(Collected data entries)

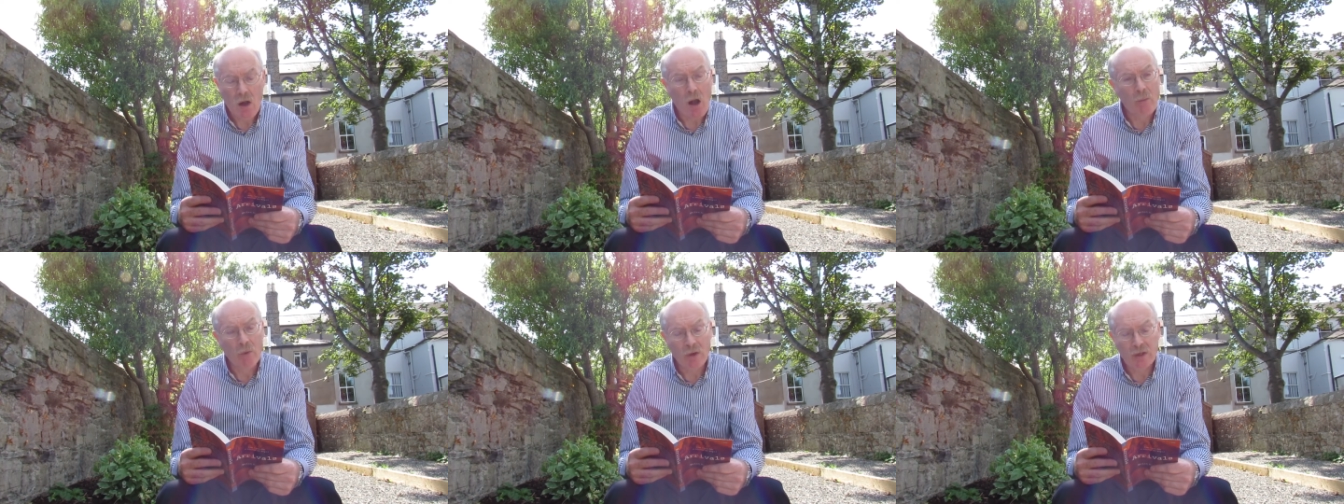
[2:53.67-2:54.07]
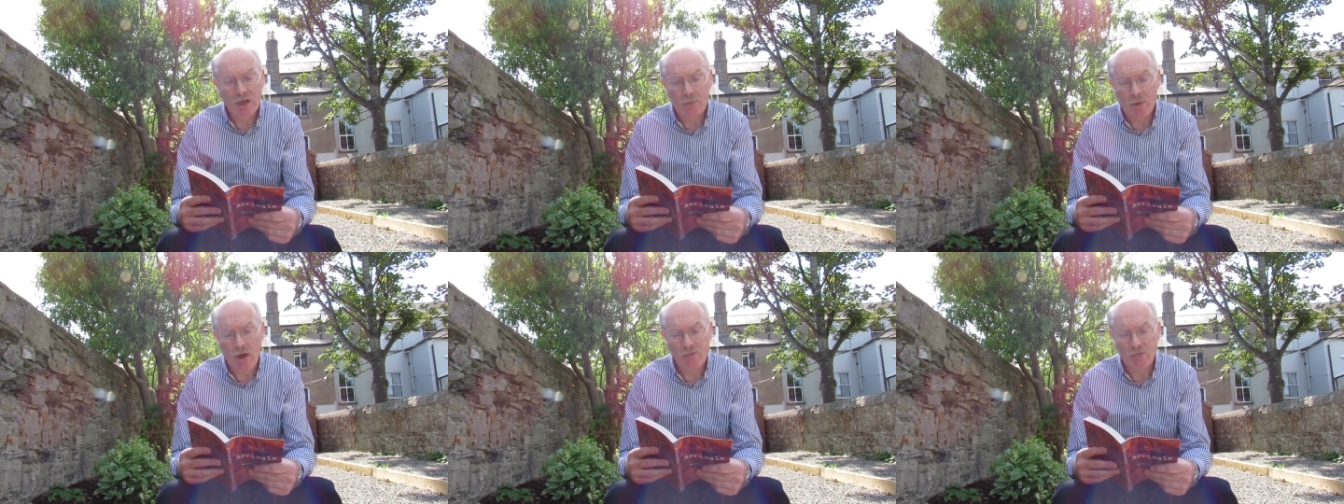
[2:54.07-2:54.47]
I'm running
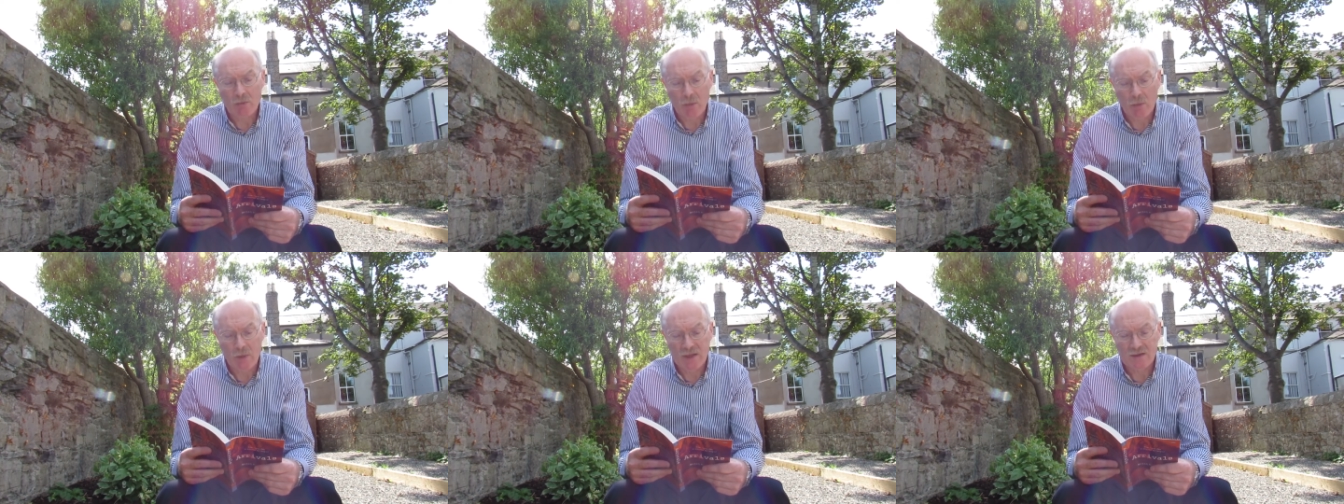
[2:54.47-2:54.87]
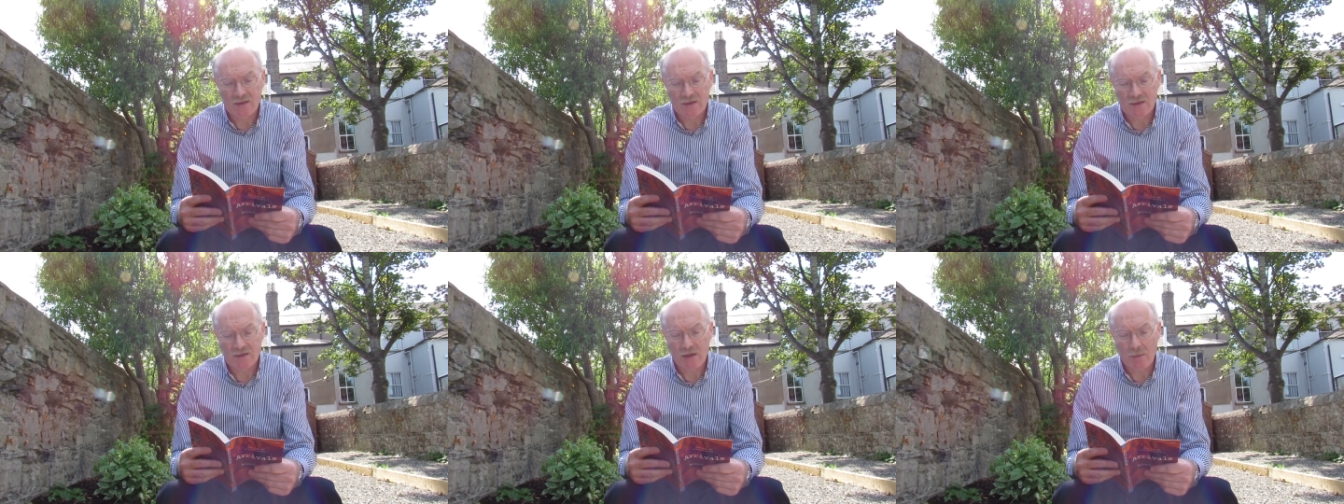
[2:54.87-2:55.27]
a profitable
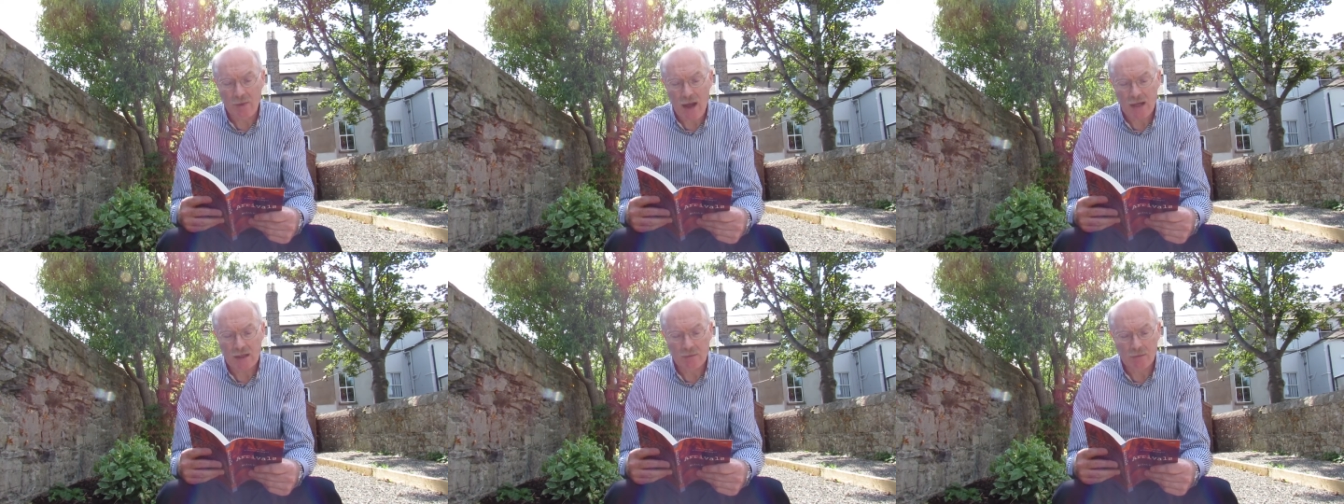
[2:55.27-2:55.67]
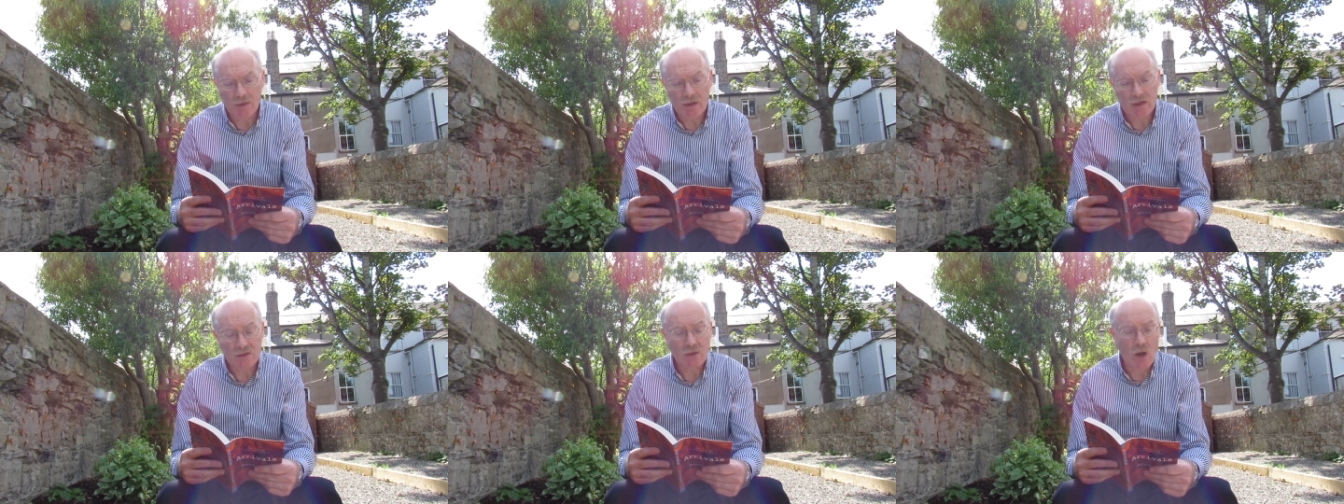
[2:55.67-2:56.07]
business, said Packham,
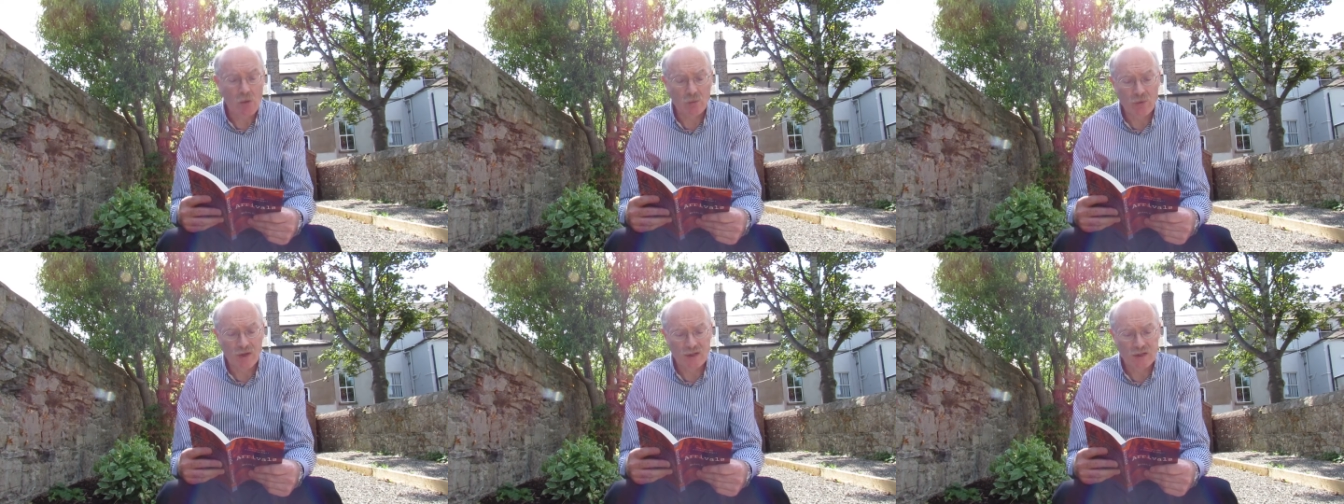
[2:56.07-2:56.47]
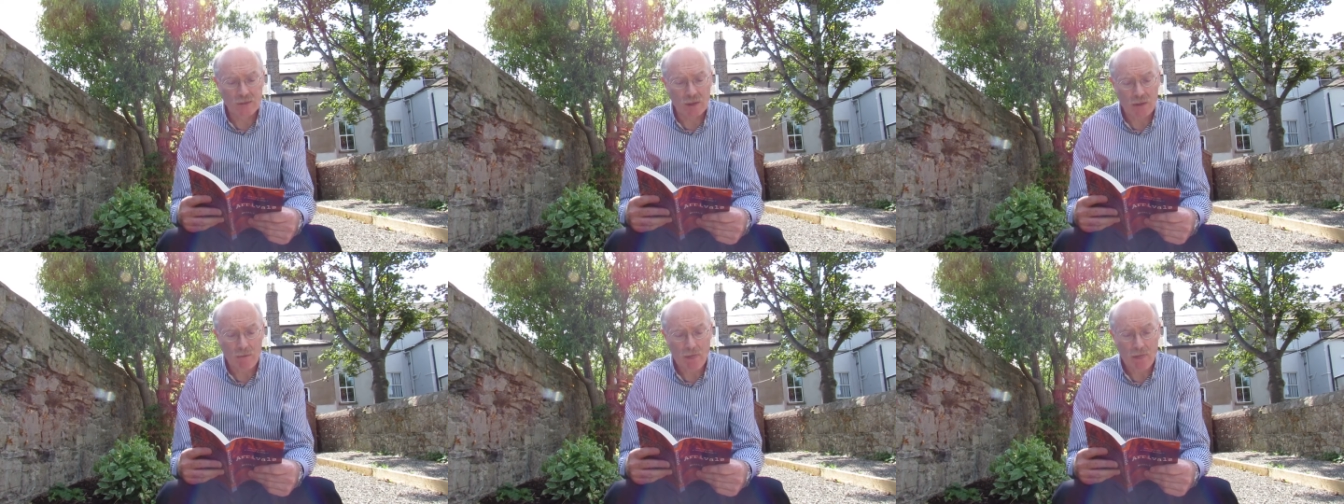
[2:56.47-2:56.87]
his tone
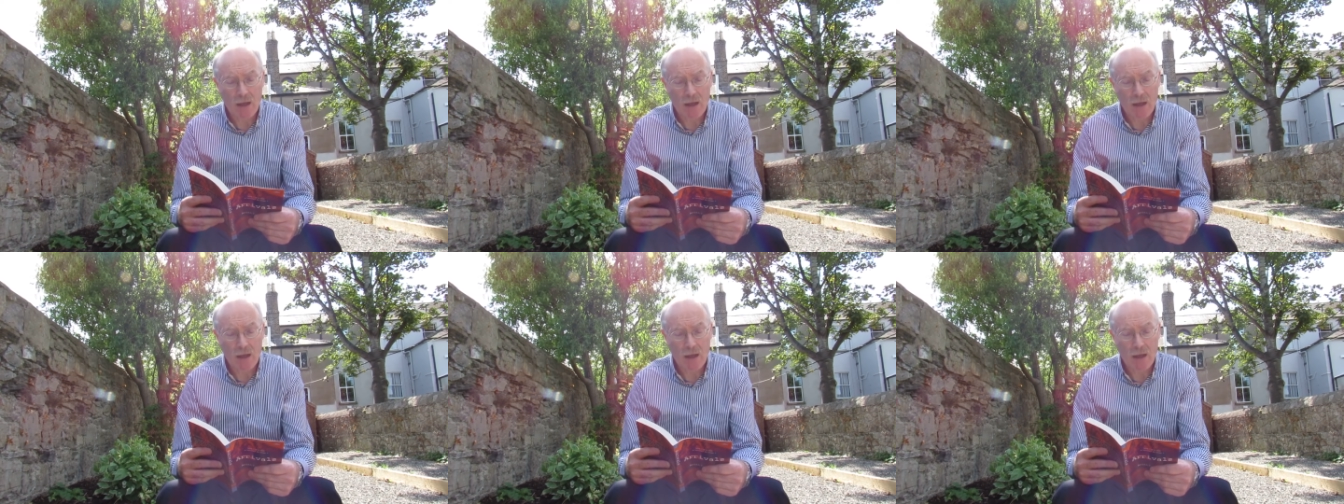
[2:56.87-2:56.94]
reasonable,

## Exercise prompt
Please reproduce every record exactly, leaving the pictures out.

## Answer for this exercise
[2:53.67-2:54.07]
[2:54.07-2:54.47]
I'm running
[2:54.47-2:54.87]
[2:54.87-2:55.27]
a profitable
[2:55.27-2:55.67]
[2:55.67-2:56.07]
business, said Packham,
[2:56.07-2:56.47]
[2:56.47-2:56.87]
his tone
[2:56.87-2:56.94]
reasonable,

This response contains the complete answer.